Her secret weapon: her finance background.
When Lehman Brothers collapsed in 2009, oil services analyst Lisa Rochelle was one of the many Wall Streeters who found themselves suddenly out of work. A 20-year Wall Street veteran, Rochelle saw an opportunity to take her career in a sweet new direction: as a cake decorator.
"My family thought I was crazy," Rochelle said. Until then, her only pastry experience had been making birthday cakes for her three children, and those cakes, she admitted, "were really bad."
She said the idea of starting her own company had never appealed to her because business school had taught her all the ways in which new businesses fail.

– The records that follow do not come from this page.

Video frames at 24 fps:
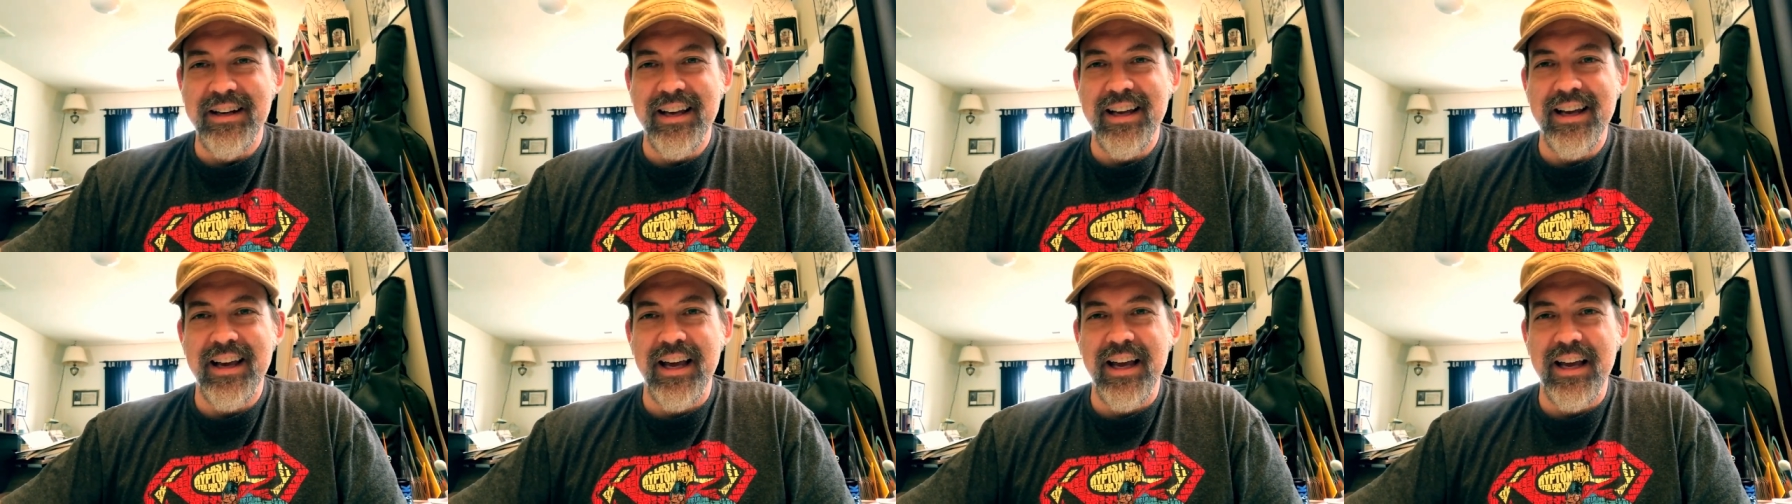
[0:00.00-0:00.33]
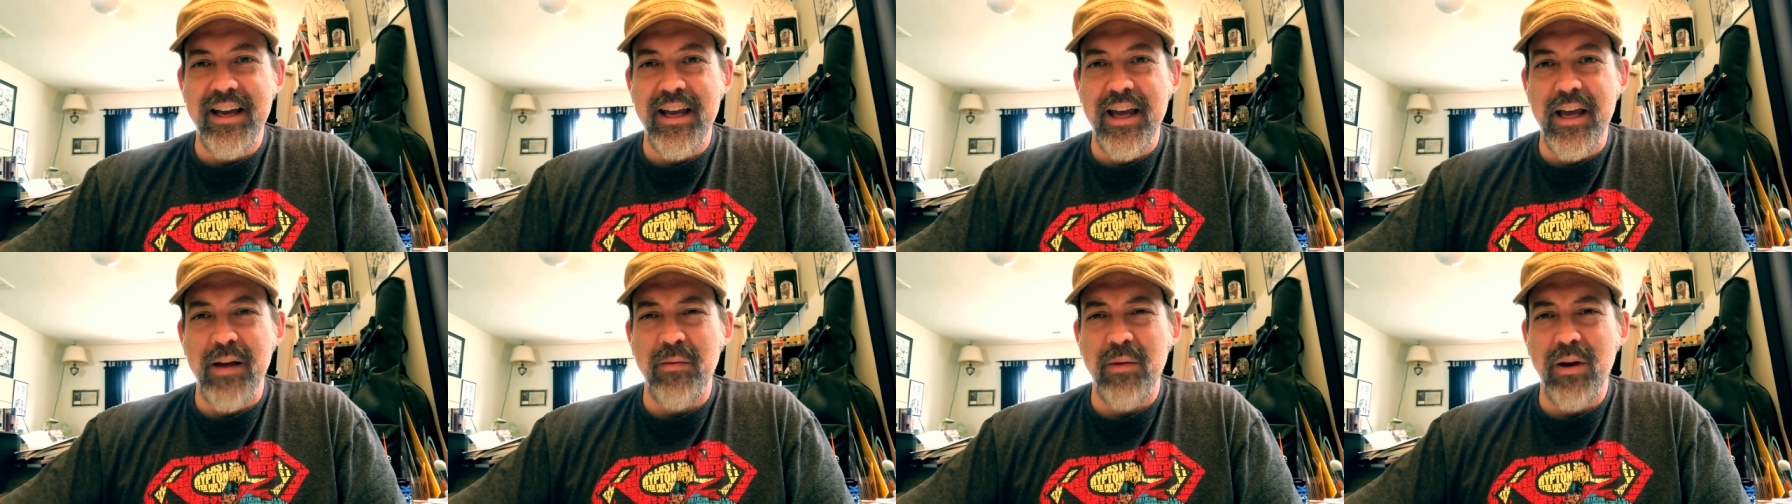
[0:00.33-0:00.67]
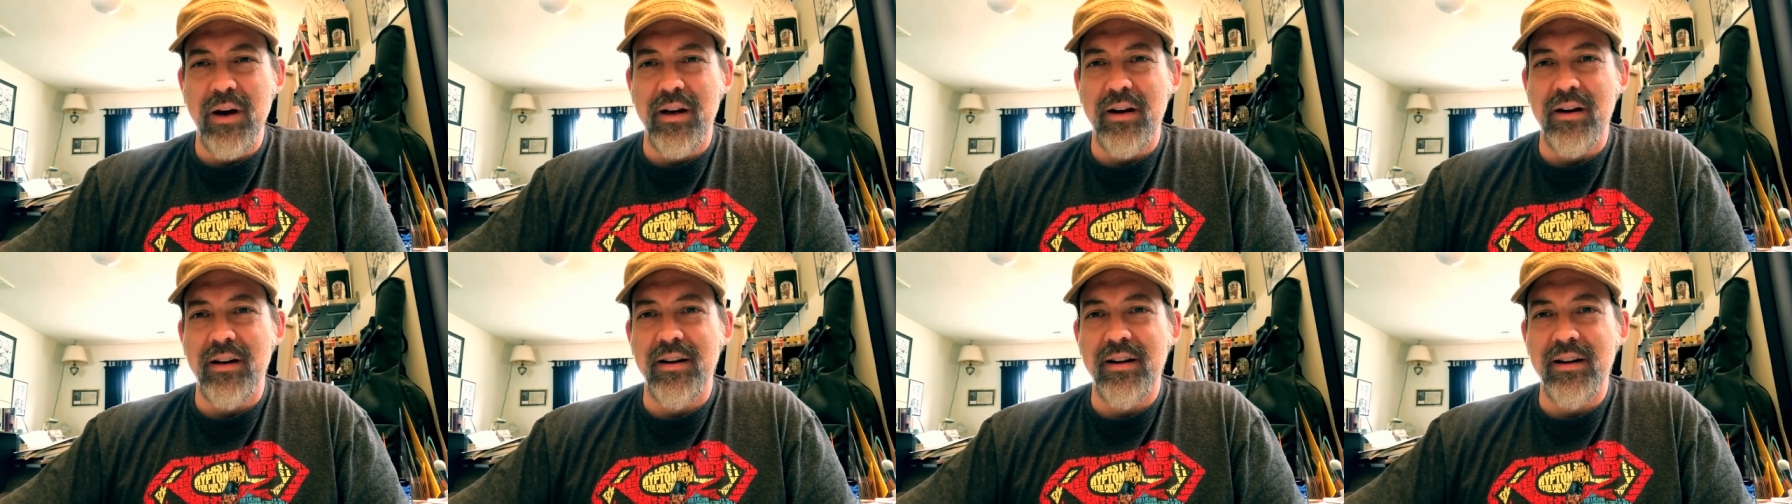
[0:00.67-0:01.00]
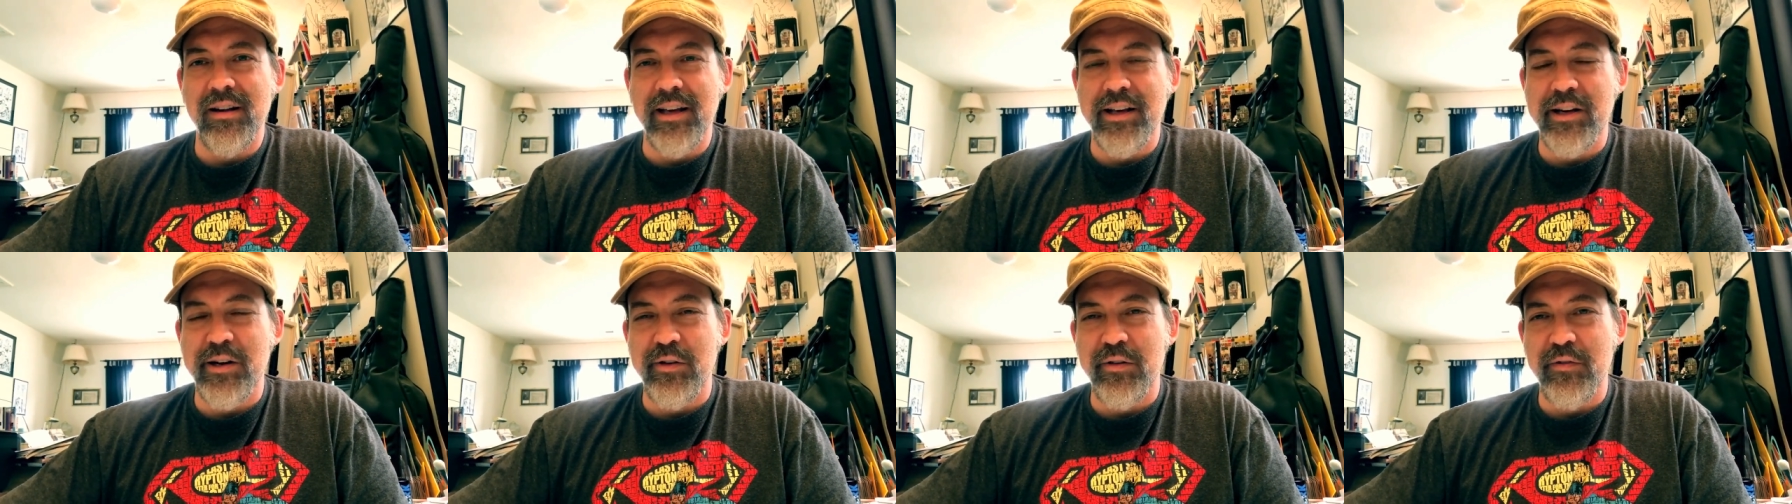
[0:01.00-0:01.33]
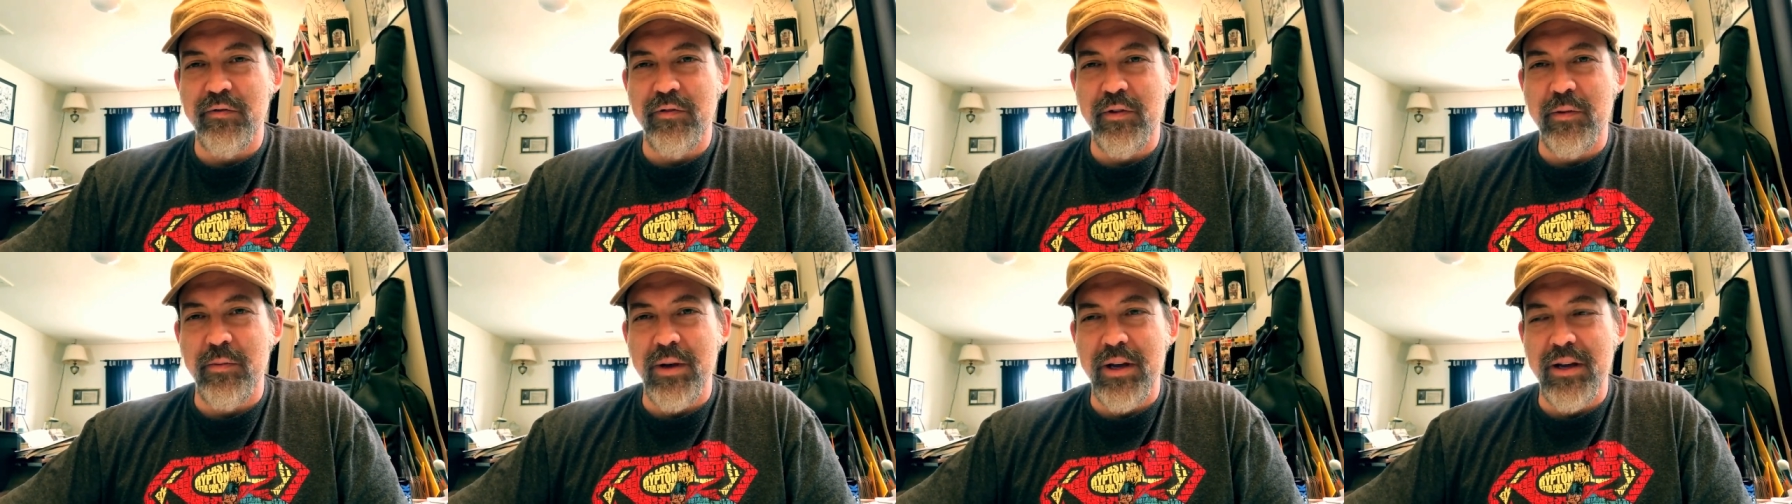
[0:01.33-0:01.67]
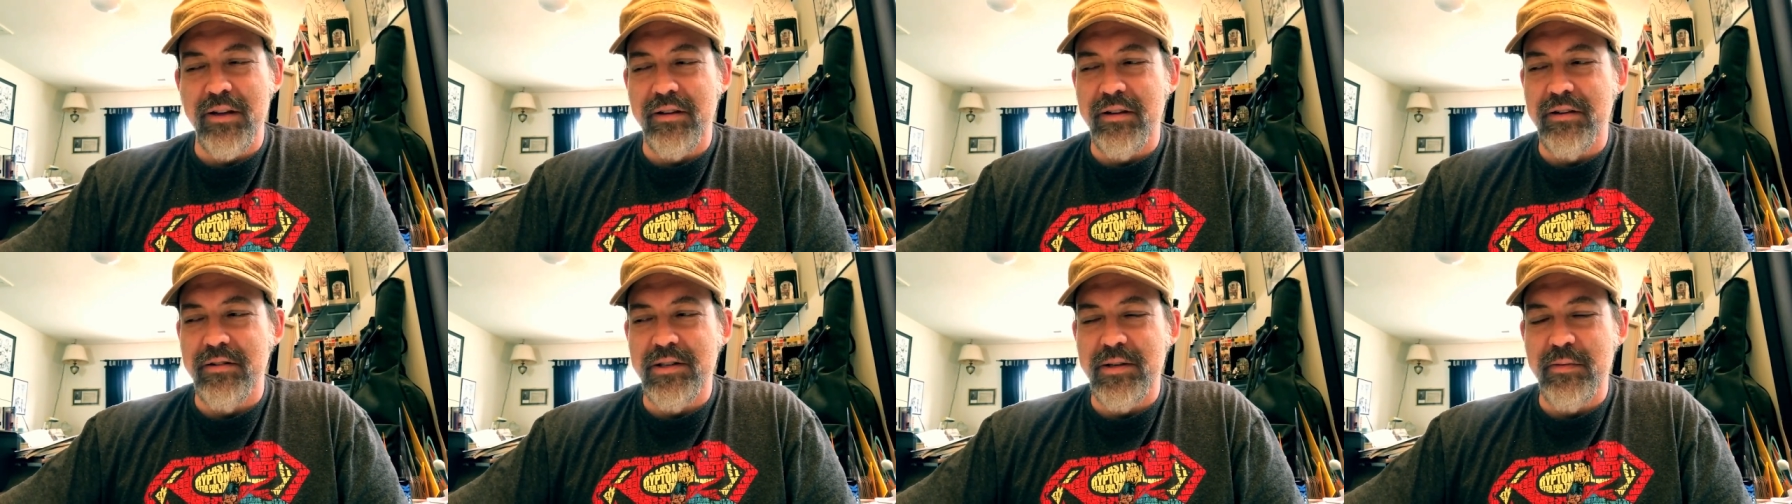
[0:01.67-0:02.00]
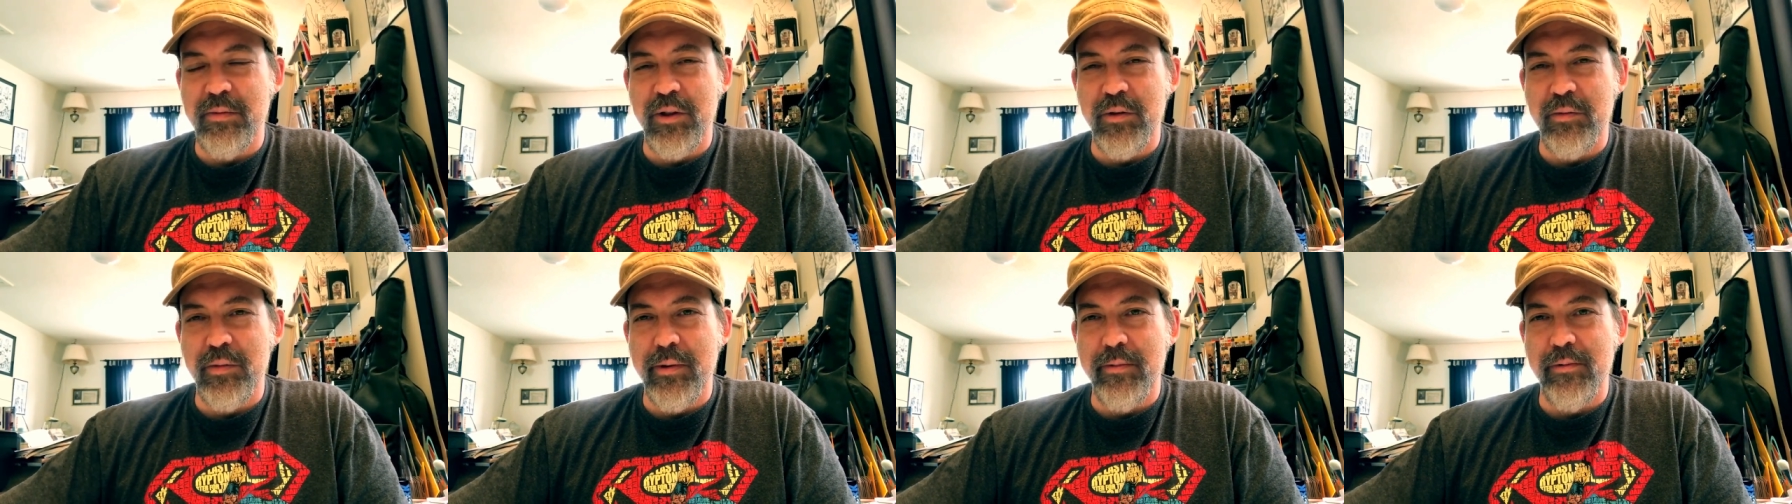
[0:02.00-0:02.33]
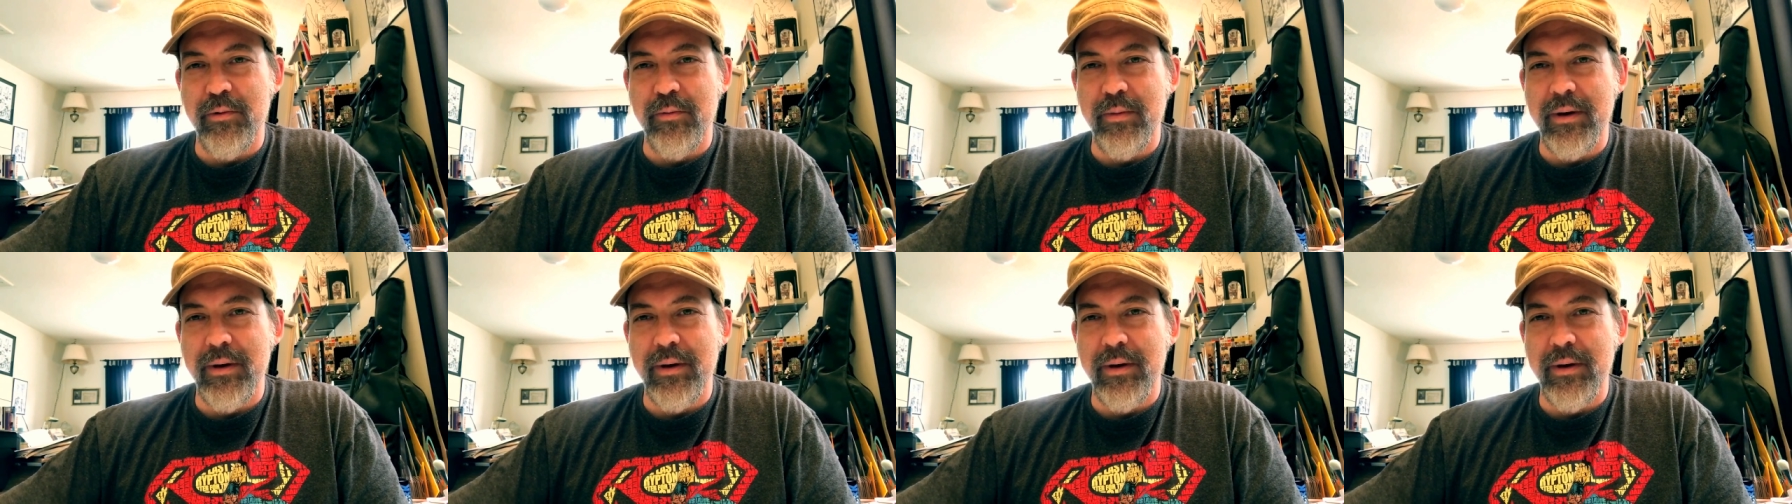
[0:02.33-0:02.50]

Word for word: it came kind of later for me than some other people.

But with finance jobs few and far between, Rochelle decided it was time to mix it up, career-wise.
In deciding her next move, she looked to her creative side as well as her undergraduate degree from the Fashion Institute of Technology. Plus, she had an industry expert in the family: her sister Renee had been a professional cake decorator for 20 years.
Following Renee through the day-to-day logistics of the cake decorating business, Lisa learned the craft firsthand.
Then she spent a year honing her decorating skills and researching the market before taking her first order. In 2010, she launched Sweet Grace Cake Designs, named for her daughter. Self-funding her new venture, Rochelle rented kitchen space on an as-needed basis and purchased baking equipment as money allowed. Deliberately growing the company slowly, she built her business on word-of-mouth referrals and made customer service a priority.
Now in its fifth year, Sweet Grace Cake Designs has a permanent storefront in Haworth, New Jersey, and Rochelle has been named one of the top cake decorators in the country by Martha Stewart Weddings. With the help of her two employees, she estimates she's made 1,000 cakes so far, including custom purse cakes ordered by Stella McCartney. Cake prices range from $200 to $2,000.
For Rochelle, the sweetest part of success has been discovering the entrepreneurial spirit she never knew she had. While she said her Wall Street background is her "secret weapon" in running her business, she has no plans to go back into finance.